防止网站范围内的双重提交

Question

I was having a hard time figuring out a good title for this question, so I hope this is clear. I am currently using the TwitterOauth module on one of my sites to post a tweet. While this works, I need to set a limit to the amount of tweets submitted; just one each hour .

Note: I do not have the option to use a database. This is paramount for the question.

I have incorporated this as follows, in the PHP file that handles the actual posting to the Twitter API:

# Save the timestamp, make sure lastSentTweet exists and is writeable
function saveTimestamp(){
    $myFile = "./lastSentTweet.inc";
    $fh = fopen($myFile, 'w');
    $stringData = '<?php function getLastTweetTimestamp() { return '.time().';}';
    fwrite($fh, $stringData);
    fclose($fh);
}

# Include the lastSentTweet time
include('./lastSentTweet.inc');

# Define the delay
define('TWEET_DELAY', 3600);

# Check for the last tweet
if (time() > getLastTweetTimestamp() + TWEET_DELAY) {
    // Posting to Twitter API here
} else {
    die("No.");
}

(initial) contents of the lastSentTweet.inc file (chmod 777):

<?php function getLastTweetTimestamp() { return 1344362207;}

The problem is that while this works; it allows for accidental double submits; if multiple users (and the site this script runs on is currently extremely busy) trigger this script, it happens that 2 submits (or more, though this has not occurred yet) to Twitter slip through, instead of just the 1. My first thought is the (although minute) delay in opening, writing and closing the file, but I could be wrong.

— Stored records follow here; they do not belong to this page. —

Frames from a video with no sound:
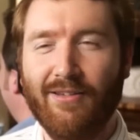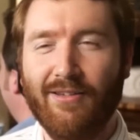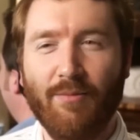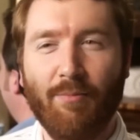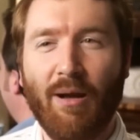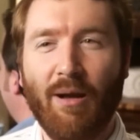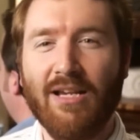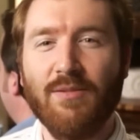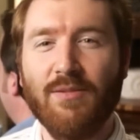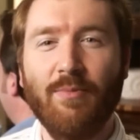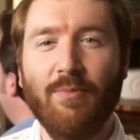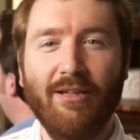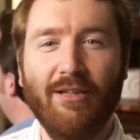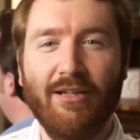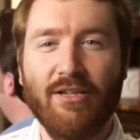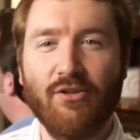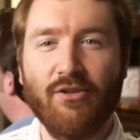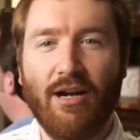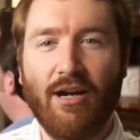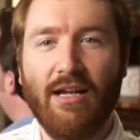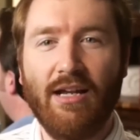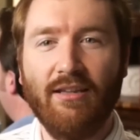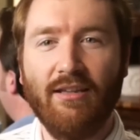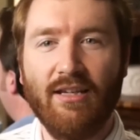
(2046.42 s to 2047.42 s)
possibilities
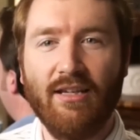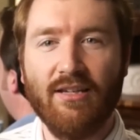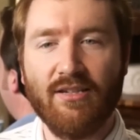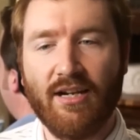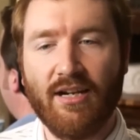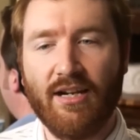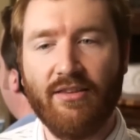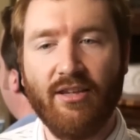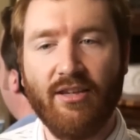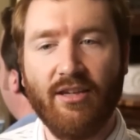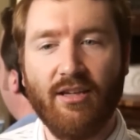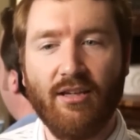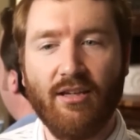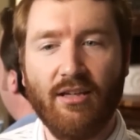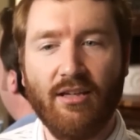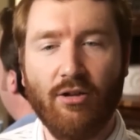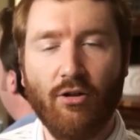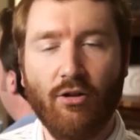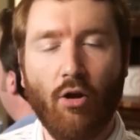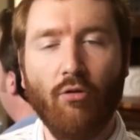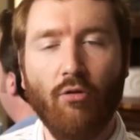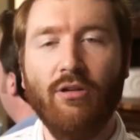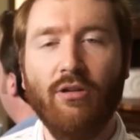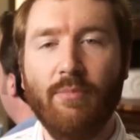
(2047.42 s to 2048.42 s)
are endless, and I think
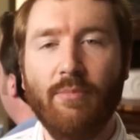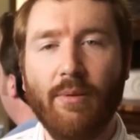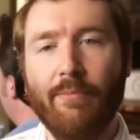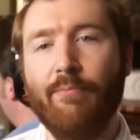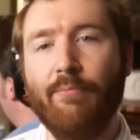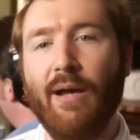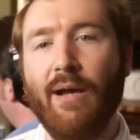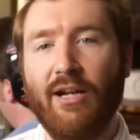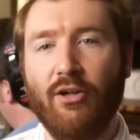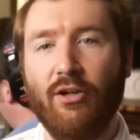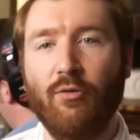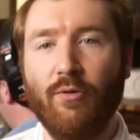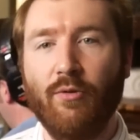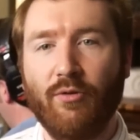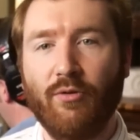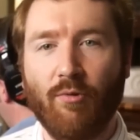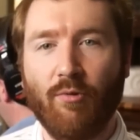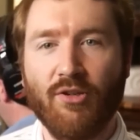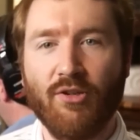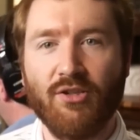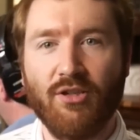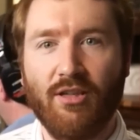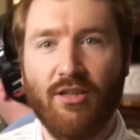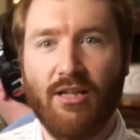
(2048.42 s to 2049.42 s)
it'll only be better with
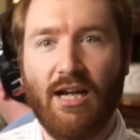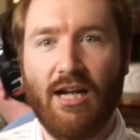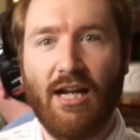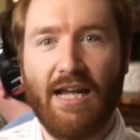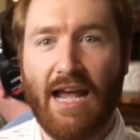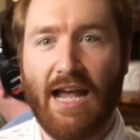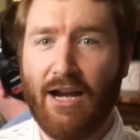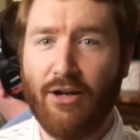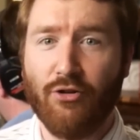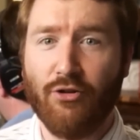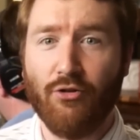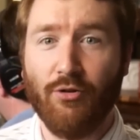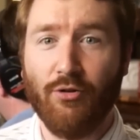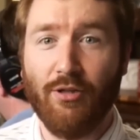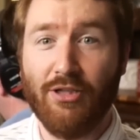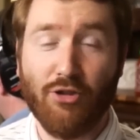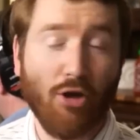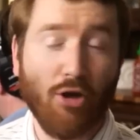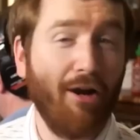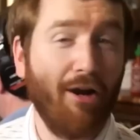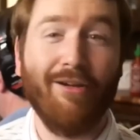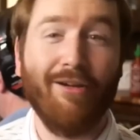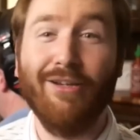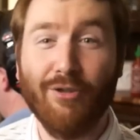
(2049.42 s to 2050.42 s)
Russell and I actually
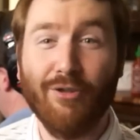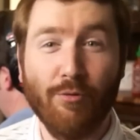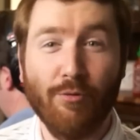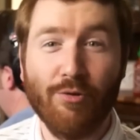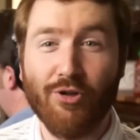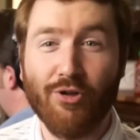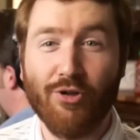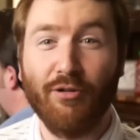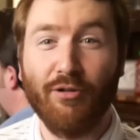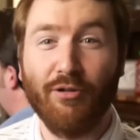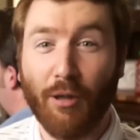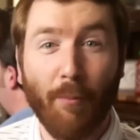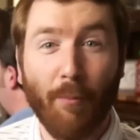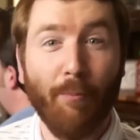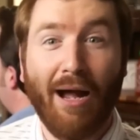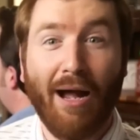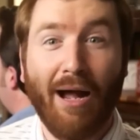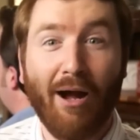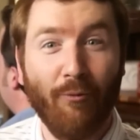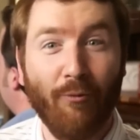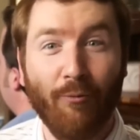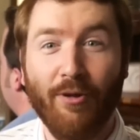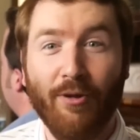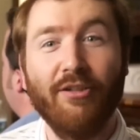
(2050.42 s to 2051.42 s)
talking to each other
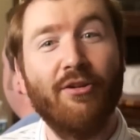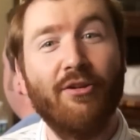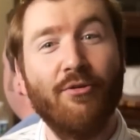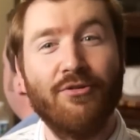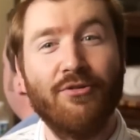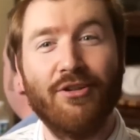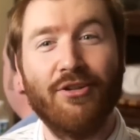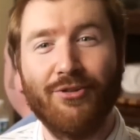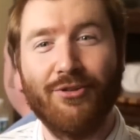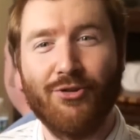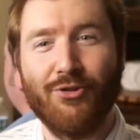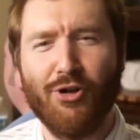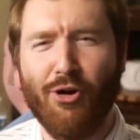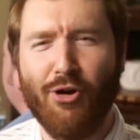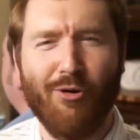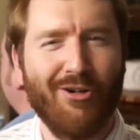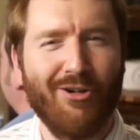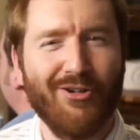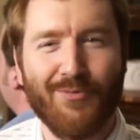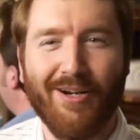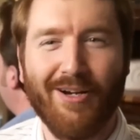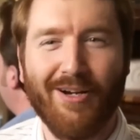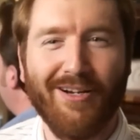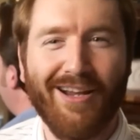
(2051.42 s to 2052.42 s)
about what goes on the show.
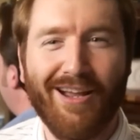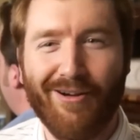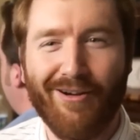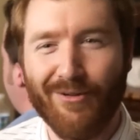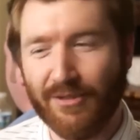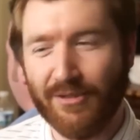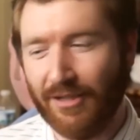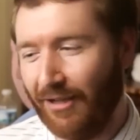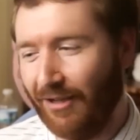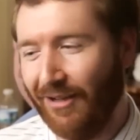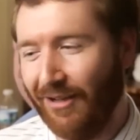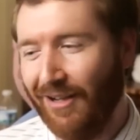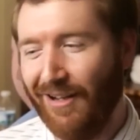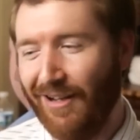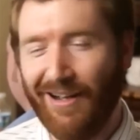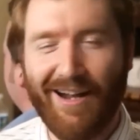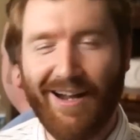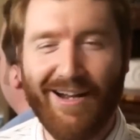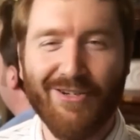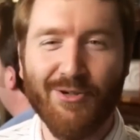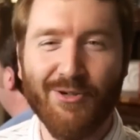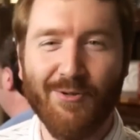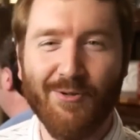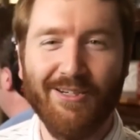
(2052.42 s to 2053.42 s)
Because right now it's like
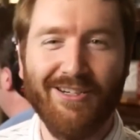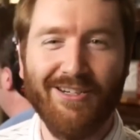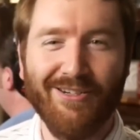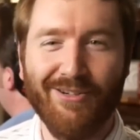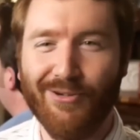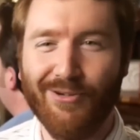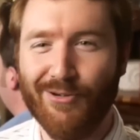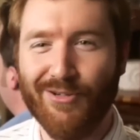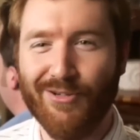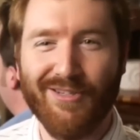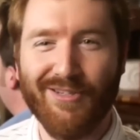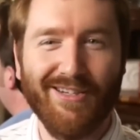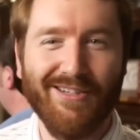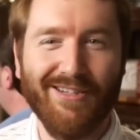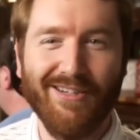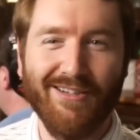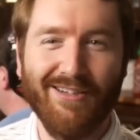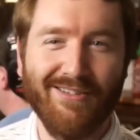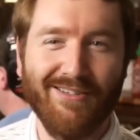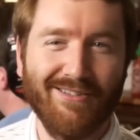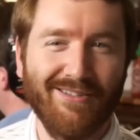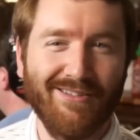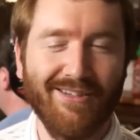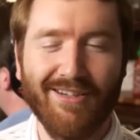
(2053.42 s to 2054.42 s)
I do Indie News, he
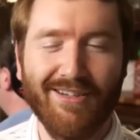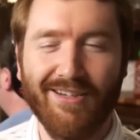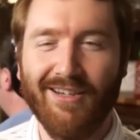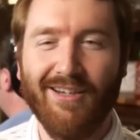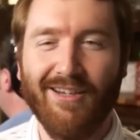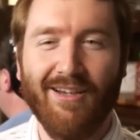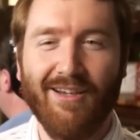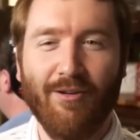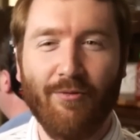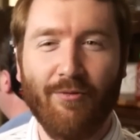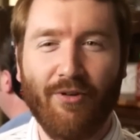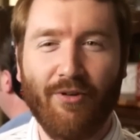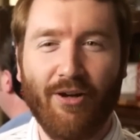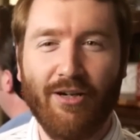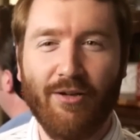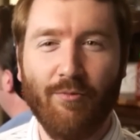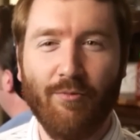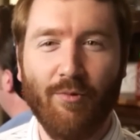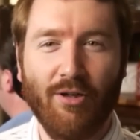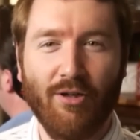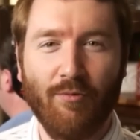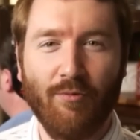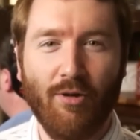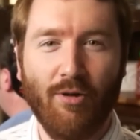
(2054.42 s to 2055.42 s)
does Friday
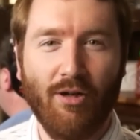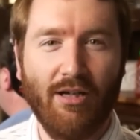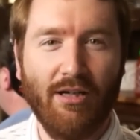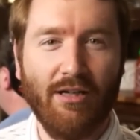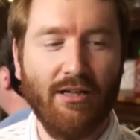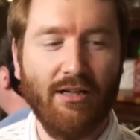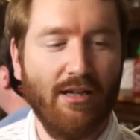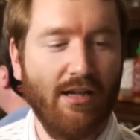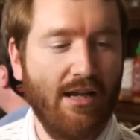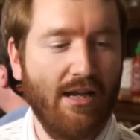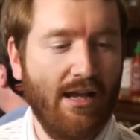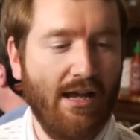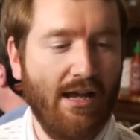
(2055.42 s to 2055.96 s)
101.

Does anyone have an idea what allows for the accidental double submits (and how to fix this)?

Answer 1

You're getting race conditions. You will need to implement locking on your file while you're making changes, but you need to enclose both the read (the include statement) and the update inside the lock; what is critical is to ensure nobody else (eg another HTTP request) is using the file, while you read its current value and then update it with the new timestamp.

This would be fairly ineffective. You have other options which might be available in your PHP installation, here are some:

1. You can use a database even if you don't have a database server: SQLite
2. You can store your timestamp in APC and use apc_cas() to detect if your last stored timestamp is still current when you update it.

Update

Your locking workflow needs to be something like this:

1. Acquire the lock on your stored timestamp. If you're working with files, you need to have the file open for reading and writing, and have called flock() on it. flock() will hang if another process has the file locked, and will return only after it has acquired the lock, at which point other processes attempting to lock the file will hang.
2. Read the stored timestamp from the already locked file.
3. Check if the required time has passed since the stored timestamp.
   • Only if it has passed, send the tweet and save the current timestamp to the file; otherwise you don't touch the stored timestamp.
4. Release the lock (just closing the file is enough).

This would ensure that no other process would update the timestamp after you have read and tested it but before you have stored the new timestamp.